**Task:** Wherever the line with "[3:07.17-3:08.17]" sits in the listing below, transcribe from it up to and including the line with "[3:13.17-3:14.17]", exactly, and leave the remaining lines out.

**Provided records:**

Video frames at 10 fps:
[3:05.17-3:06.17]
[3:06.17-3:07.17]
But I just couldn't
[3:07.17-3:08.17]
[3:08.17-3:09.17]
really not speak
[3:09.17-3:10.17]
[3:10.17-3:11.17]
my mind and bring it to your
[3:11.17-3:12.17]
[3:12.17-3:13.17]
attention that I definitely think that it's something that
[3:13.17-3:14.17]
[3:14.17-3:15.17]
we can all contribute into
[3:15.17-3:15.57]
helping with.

* * *

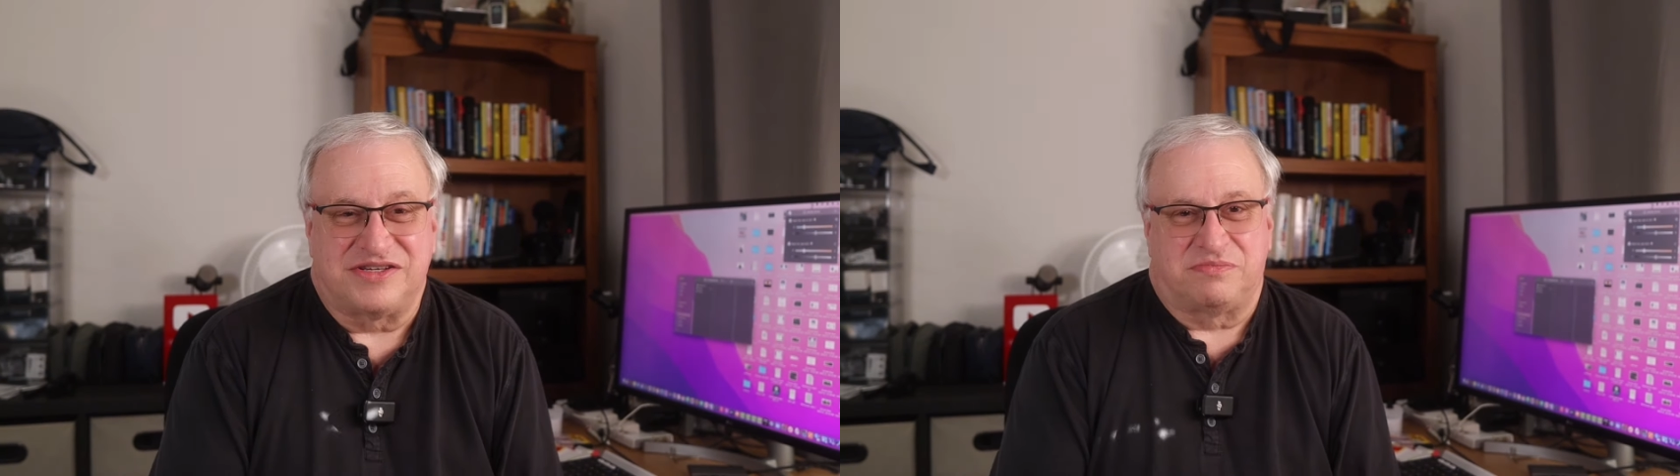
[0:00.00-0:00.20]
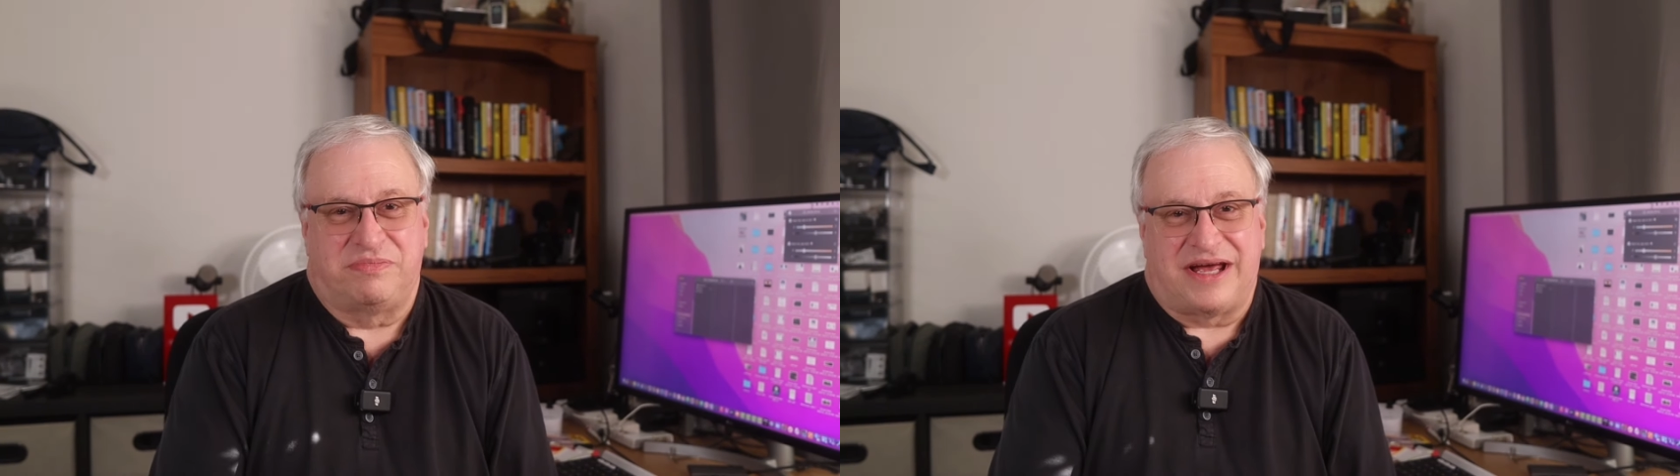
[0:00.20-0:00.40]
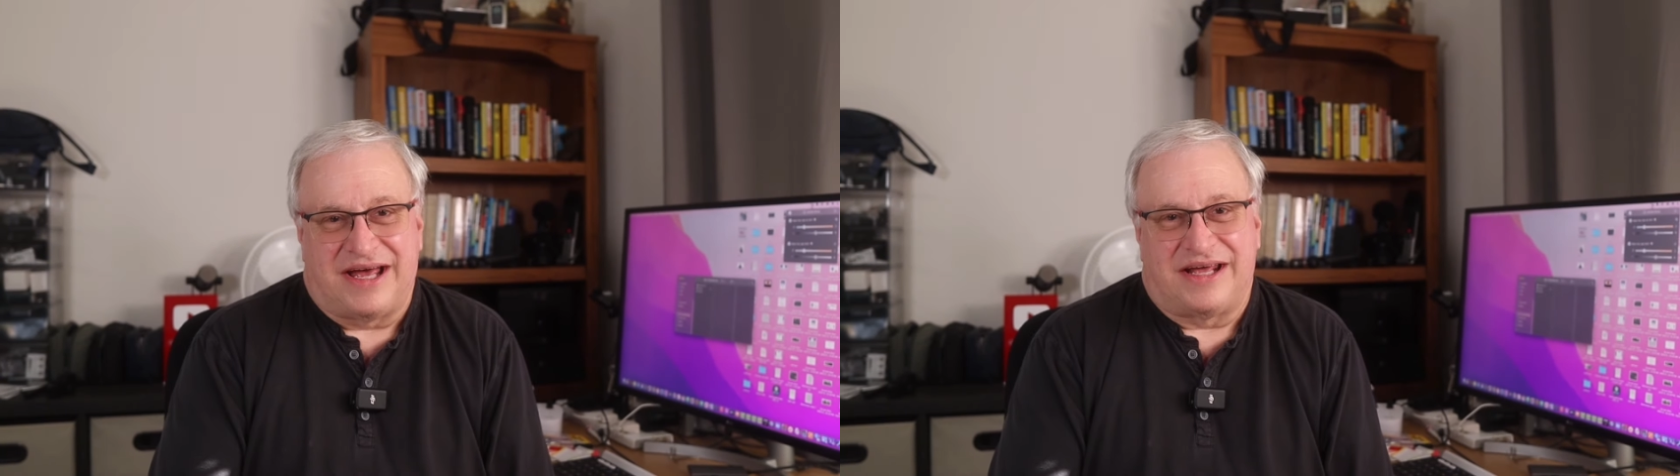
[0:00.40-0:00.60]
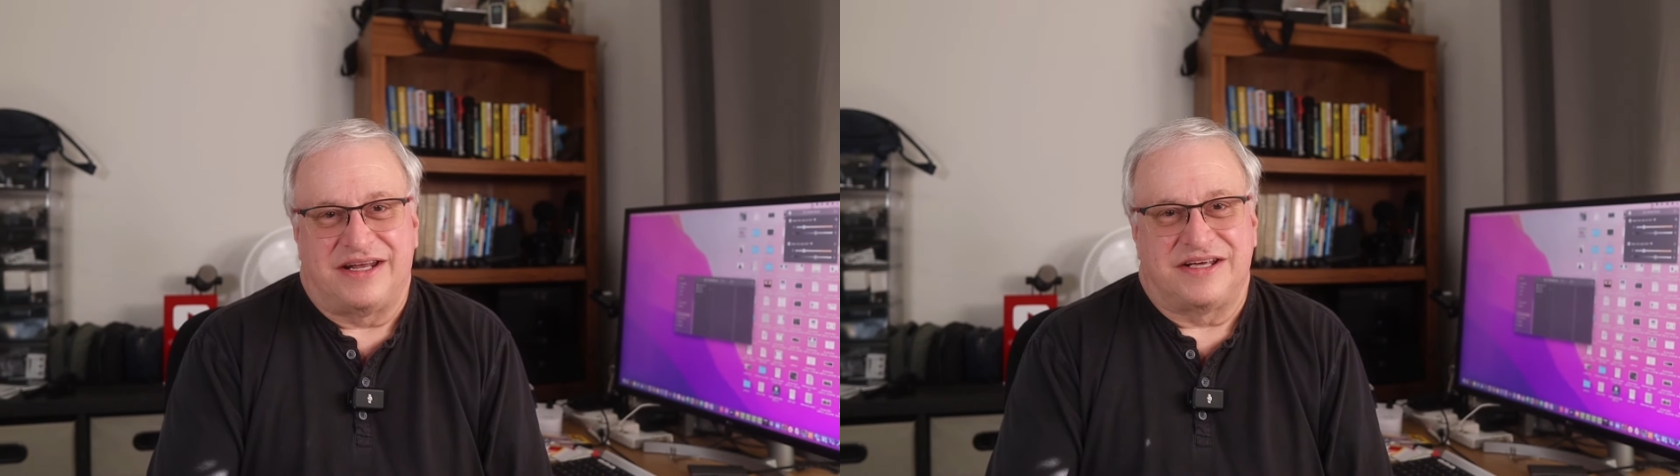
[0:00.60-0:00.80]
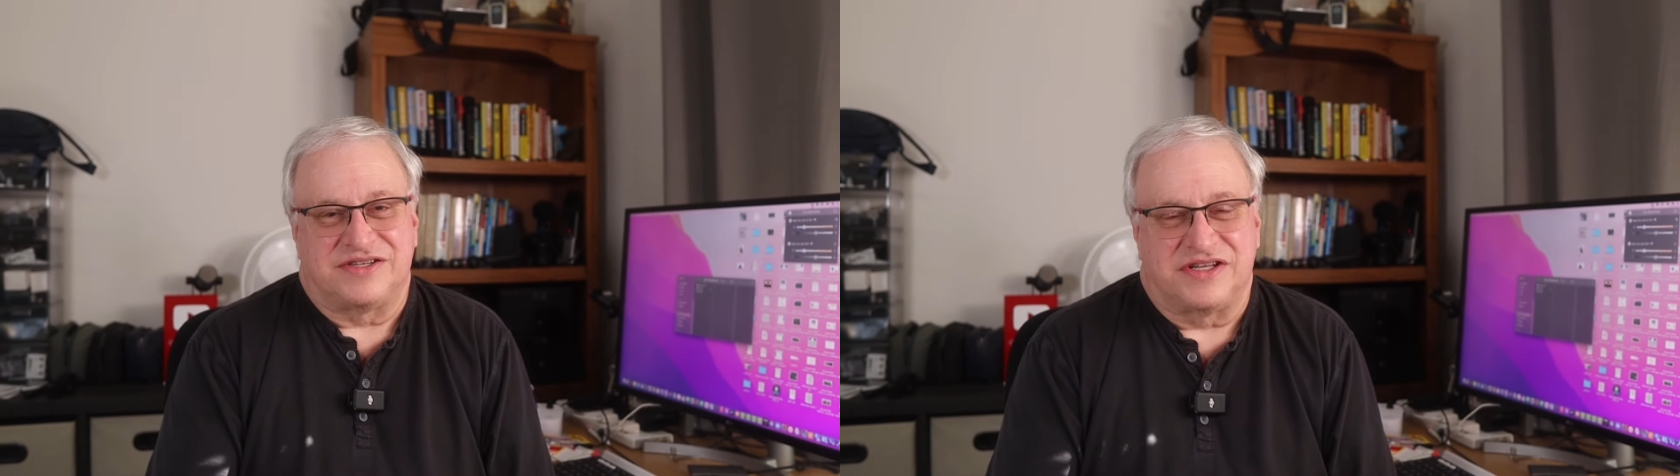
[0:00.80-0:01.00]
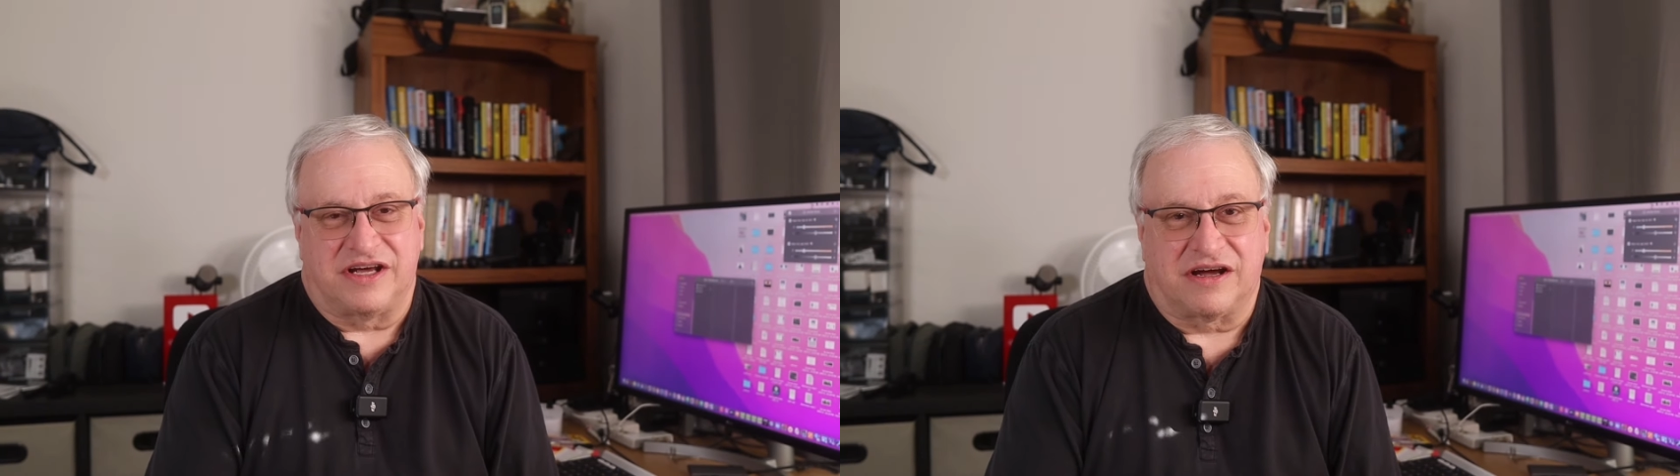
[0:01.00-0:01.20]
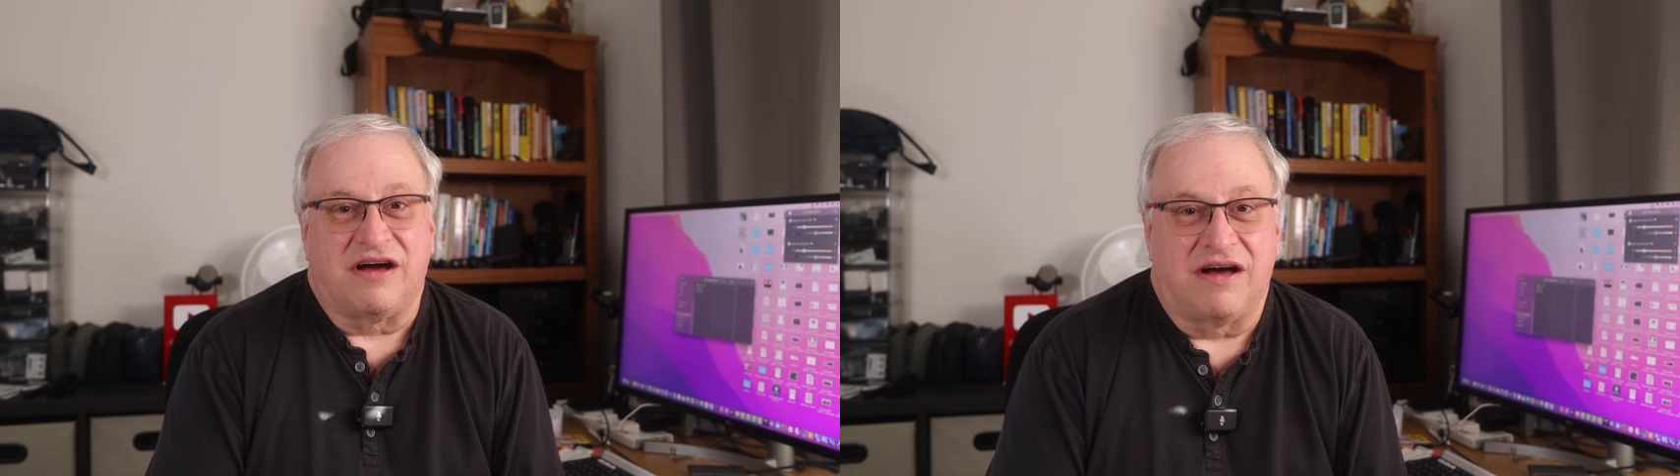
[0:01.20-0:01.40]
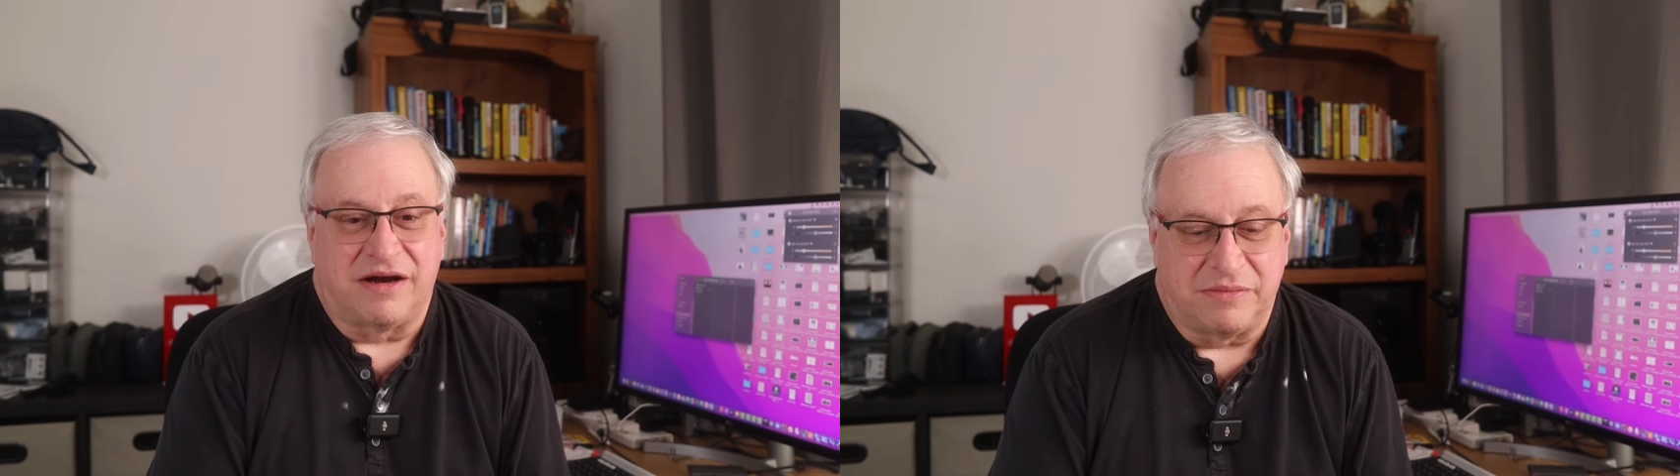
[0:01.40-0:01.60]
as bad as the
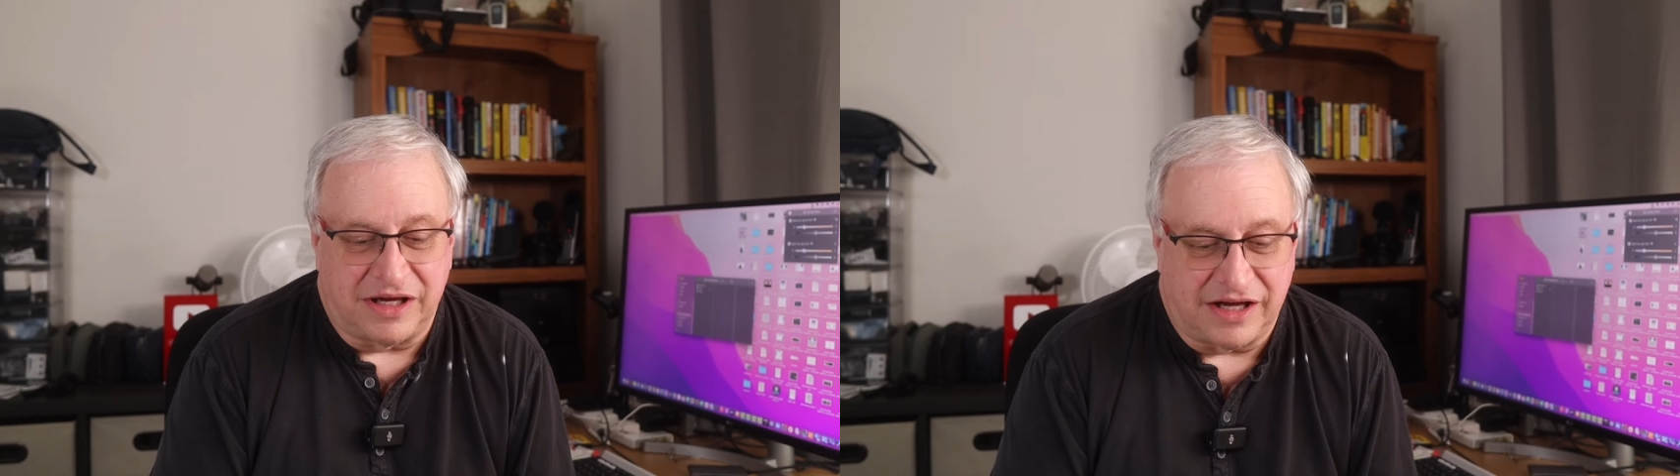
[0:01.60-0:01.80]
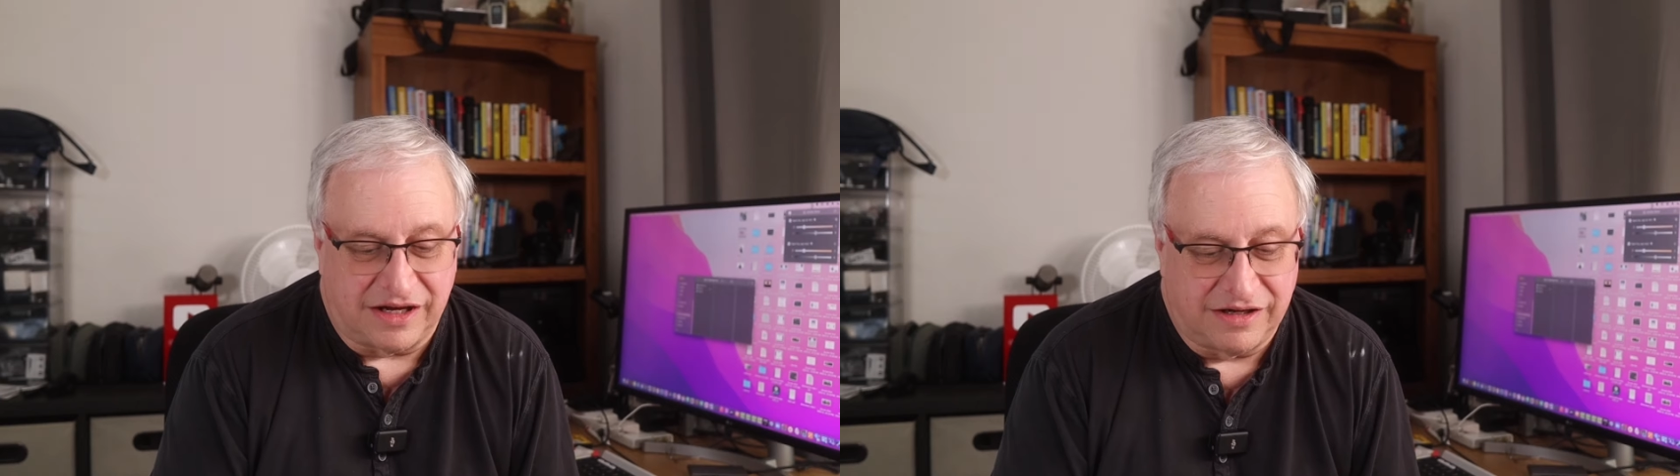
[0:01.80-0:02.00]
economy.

**Answer to this problem:**
[3:07.17-3:08.17]
[3:08.17-3:09.17]
really not speak
[3:09.17-3:10.17]
[3:10.17-3:11.17]
my mind and bring it to your
[3:11.17-3:12.17]
[3:12.17-3:13.17]
attention that I definitely think that it's something that
[3:13.17-3:14.17]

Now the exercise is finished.